Israel Prison Service Commits to Teaching Arabic to Adult Arab Prisoners Following Adalah's Petition

(Haifa, Israel) On 12 October 2010, the Supreme Court confirmed an agreement reached between Adalah and the Israel Prison Service (IPS) that the IPS should provide Arabic language education and informal educational activities to Arab prisoners in Arabic, as part of the educational curriculum used in prisons. The IPS currently provides education only in Hebrew.

The ruling was the culmination of a year-long negotiation process between Adalah and the IPS following a petition submitted to the Israeli Supreme Court by Adalah in April 2008. The petition demanded that the court compel the IPS and the Ministry of Education (MOE) to end discrimination against Arab prisoners incarcerated in Israeli prisons by allowing them to receive education in Arabic. The petition was filed by Adalah Attorney Abeer Baker in Adalah's own name and on behalf of the Legal Clinic for Prisoners' Rights and Rehabilitation at Haifa University's Faculty of Law. In the petition, Attorney Baker argued that preventing adult Arab prisoners from receiving a basic education in their own language constitutes a blatant violation of their rights to education, equality, dignity, personal autonomy, language, and freedom of expression and occupation (employment). She also emphasized that this illegal policy contradicts prior decisions of the Supreme Court as well as international human rights conventions and standards relating to prisoners' rights, according to which prisoners do not lose their human rights when in prison.

Background

The IPS runs a number of educational programs inside its prisons. It has developed programs designed to enable adult prisoners to complete their basic education to the equivalent of 12th grade and to receive a final certificate.

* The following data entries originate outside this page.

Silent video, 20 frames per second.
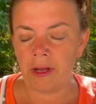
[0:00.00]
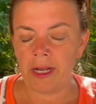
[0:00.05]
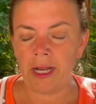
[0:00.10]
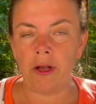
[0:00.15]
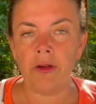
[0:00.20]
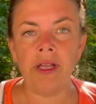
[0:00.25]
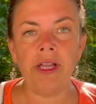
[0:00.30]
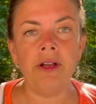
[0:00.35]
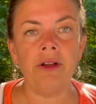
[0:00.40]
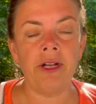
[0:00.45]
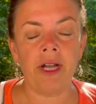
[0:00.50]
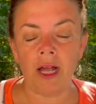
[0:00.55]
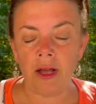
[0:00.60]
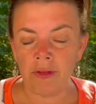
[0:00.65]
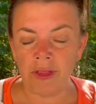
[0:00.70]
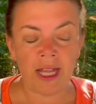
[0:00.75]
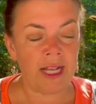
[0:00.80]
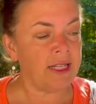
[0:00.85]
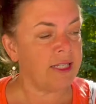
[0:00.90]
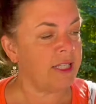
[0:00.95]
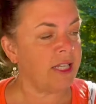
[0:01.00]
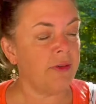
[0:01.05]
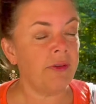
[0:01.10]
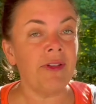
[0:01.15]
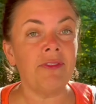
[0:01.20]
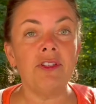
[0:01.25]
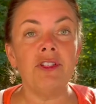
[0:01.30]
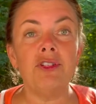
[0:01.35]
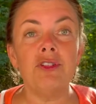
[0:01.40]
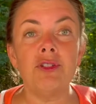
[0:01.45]
out here. Now next thing we have
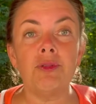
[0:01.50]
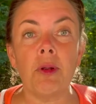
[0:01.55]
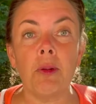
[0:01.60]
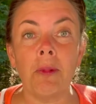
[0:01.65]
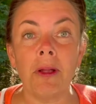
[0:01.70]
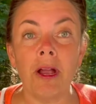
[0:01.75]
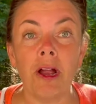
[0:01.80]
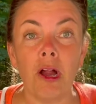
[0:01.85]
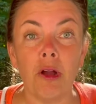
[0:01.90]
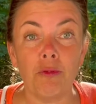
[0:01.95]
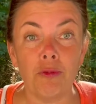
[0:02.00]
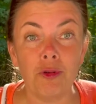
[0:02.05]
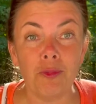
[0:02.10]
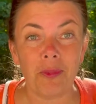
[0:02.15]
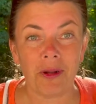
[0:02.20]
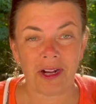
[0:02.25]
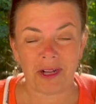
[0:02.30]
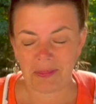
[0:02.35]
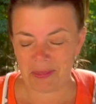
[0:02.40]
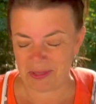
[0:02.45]
to do is prepare our rhubarb.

An Arab prisoner who does not know how to read or write is therefore unable to learn in Arabic, and as a result an illiterate prisoner will remain illiterate, whereas Jewish prisoners can study in their mother tongue, Hebrew, both inside or outside prison.

A special department in the MOE that deals with adult education throughout the state, including in prisons, drafts the basic education curriculum. The IPS also holds enrichment workshops for prisoners in a range of subjects including the family, sport, physical and psychological health, addiction, culture and art. However, education is offered in prisons only in Hebrew, including education provided to political prisoners classified by the IPS as “security prisoners.”